Reproduce the records exactly. Leave the pictures out.

Exercise input:
▼

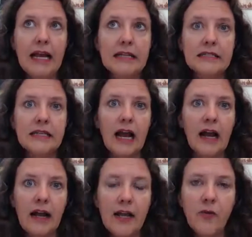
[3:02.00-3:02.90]

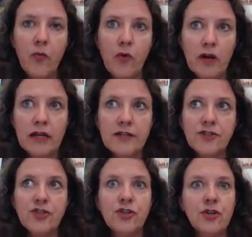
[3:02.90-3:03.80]
And I
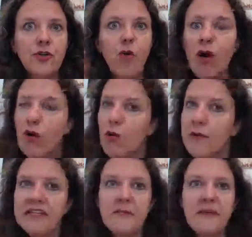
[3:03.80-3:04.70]
want to
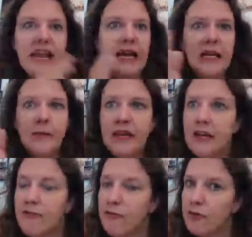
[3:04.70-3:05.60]
always be
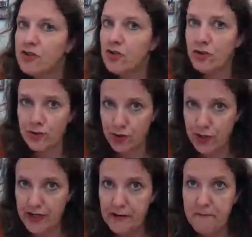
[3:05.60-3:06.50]
aiming for
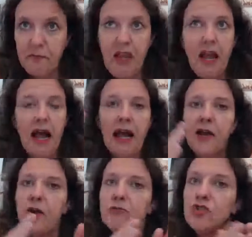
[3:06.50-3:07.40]
adulthood. I
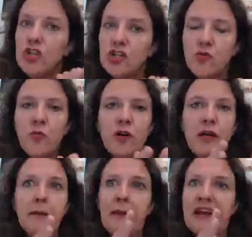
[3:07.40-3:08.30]
don't just want
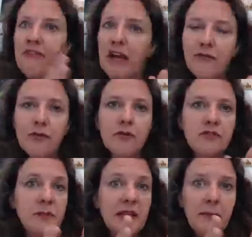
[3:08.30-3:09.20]
my 5-year-old to
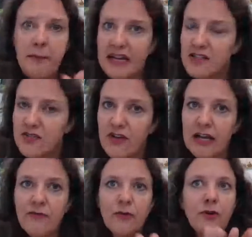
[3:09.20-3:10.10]
be the best
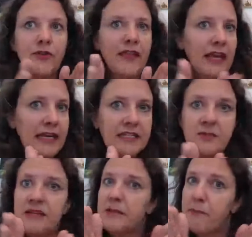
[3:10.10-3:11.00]
5-year-old and the 8 to
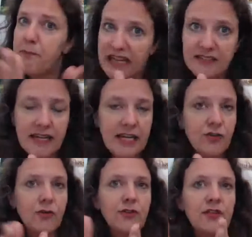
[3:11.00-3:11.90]
be the best
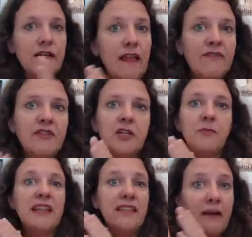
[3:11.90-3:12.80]
8-year-old and 11 to
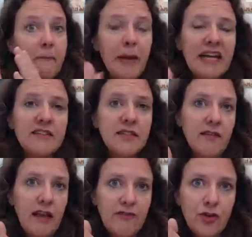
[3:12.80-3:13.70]
be the best
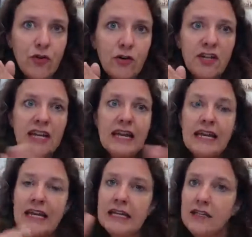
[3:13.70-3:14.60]
11-year-old.
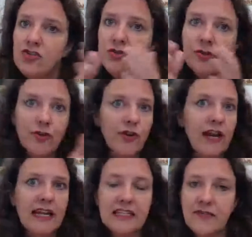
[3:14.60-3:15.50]
Kids learn
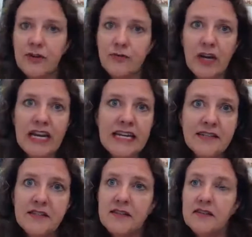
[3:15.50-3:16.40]
at different
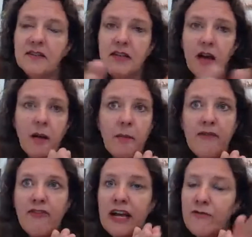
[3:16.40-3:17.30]
rates. Some
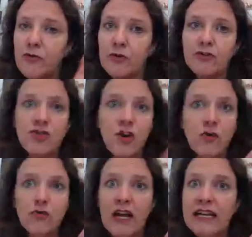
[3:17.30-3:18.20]
5-year-olds are
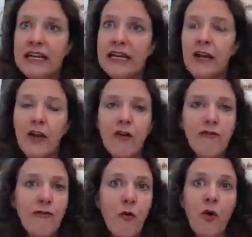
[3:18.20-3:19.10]
ready
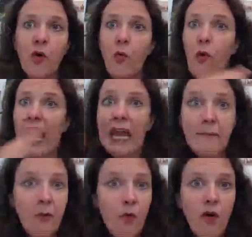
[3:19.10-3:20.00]
for way
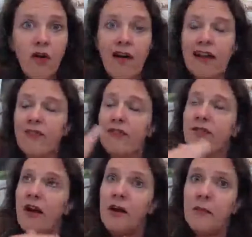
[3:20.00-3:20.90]
more and
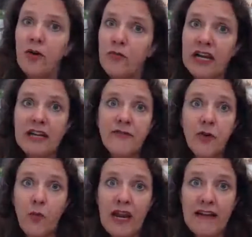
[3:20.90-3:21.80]
some are ready for
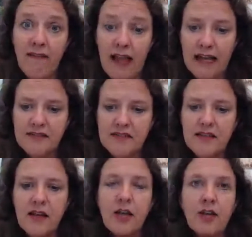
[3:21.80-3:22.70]
way less.
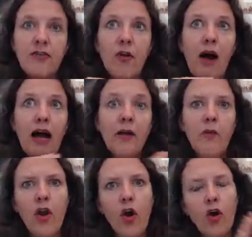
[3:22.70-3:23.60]
So I want
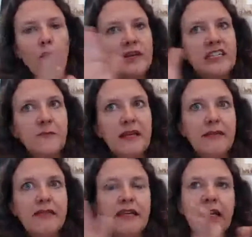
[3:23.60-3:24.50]
to always be
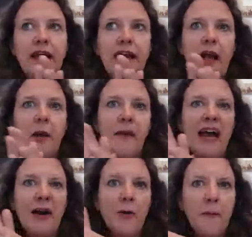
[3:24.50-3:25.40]
thinking
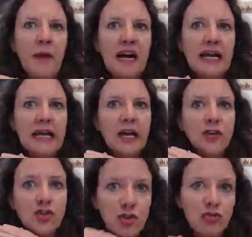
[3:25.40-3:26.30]
about my
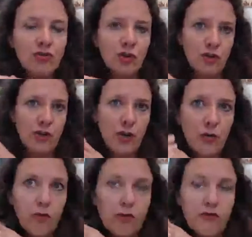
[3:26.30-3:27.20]
adulthood
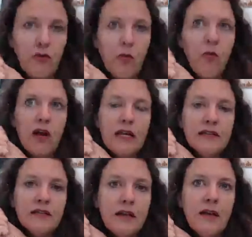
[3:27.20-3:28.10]
goals.
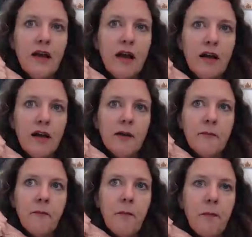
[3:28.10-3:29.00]
What
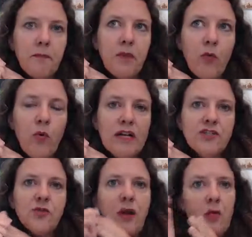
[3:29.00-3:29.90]

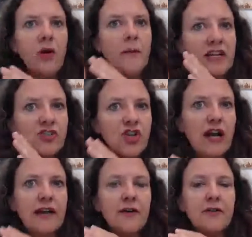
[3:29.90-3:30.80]
do I want my
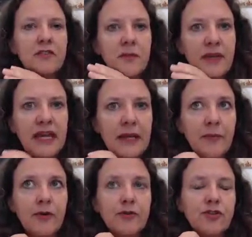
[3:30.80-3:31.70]
child to be
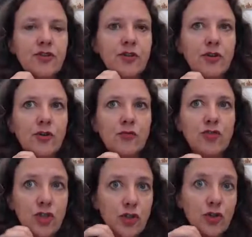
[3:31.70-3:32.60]
able to
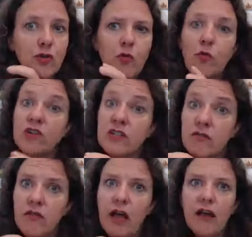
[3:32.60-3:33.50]
do or to
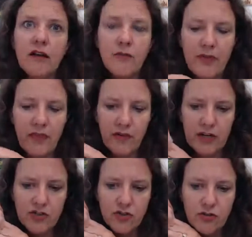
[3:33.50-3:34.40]
love when they're an
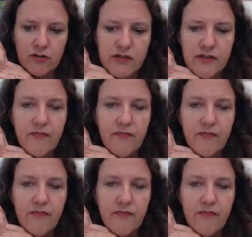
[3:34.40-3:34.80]
adult?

▲

Exercise response:
[3:02.00-3:02.90]

[3:02.90-3:03.80]
And I
[3:03.80-3:04.70]
want to
[3:04.70-3:05.60]
always be
[3:05.60-3:06.50]
aiming for
[3:06.50-3:07.40]
adulthood. I
[3:07.40-3:08.30]
don't just want
[3:08.30-3:09.20]
my 5-year-old to
[3:09.20-3:10.10]
be the best
[3:10.10-3:11.00]
5-year-old and the 8 to
[3:11.00-3:11.90]
be the best
[3:11.90-3:12.80]
8-year-old and 11 to
[3:12.80-3:13.70]
be the best
[3:13.70-3:14.60]
11-year-old.
[3:14.60-3:15.50]
Kids learn
[3:15.50-3:16.40]
at different
[3:16.40-3:17.30]
rates. Some
[3:17.30-3:18.20]
5-year-olds are
[3:18.20-3:19.10]
ready
[3:19.10-3:20.00]
for way
[3:20.00-3:20.90]
more and
[3:20.90-3:21.80]
some are ready for
[3:21.80-3:22.70]
way less.
[3:22.70-3:23.60]
So I want
[3:23.60-3:24.50]
to always be
[3:24.50-3:25.40]
thinking
[3:25.40-3:26.30]
about my
[3:26.30-3:27.20]
adulthood
[3:27.20-3:28.10]
goals.
[3:28.10-3:29.00]
What
[3:29.00-3:29.90]

[3:29.90-3:30.80]
do I want my
[3:30.80-3:31.70]
child to be
[3:31.70-3:32.60]
able to
[3:32.60-3:33.50]
do or to
[3:33.50-3:34.40]
love when they're an
[3:34.40-3:34.80]
adult?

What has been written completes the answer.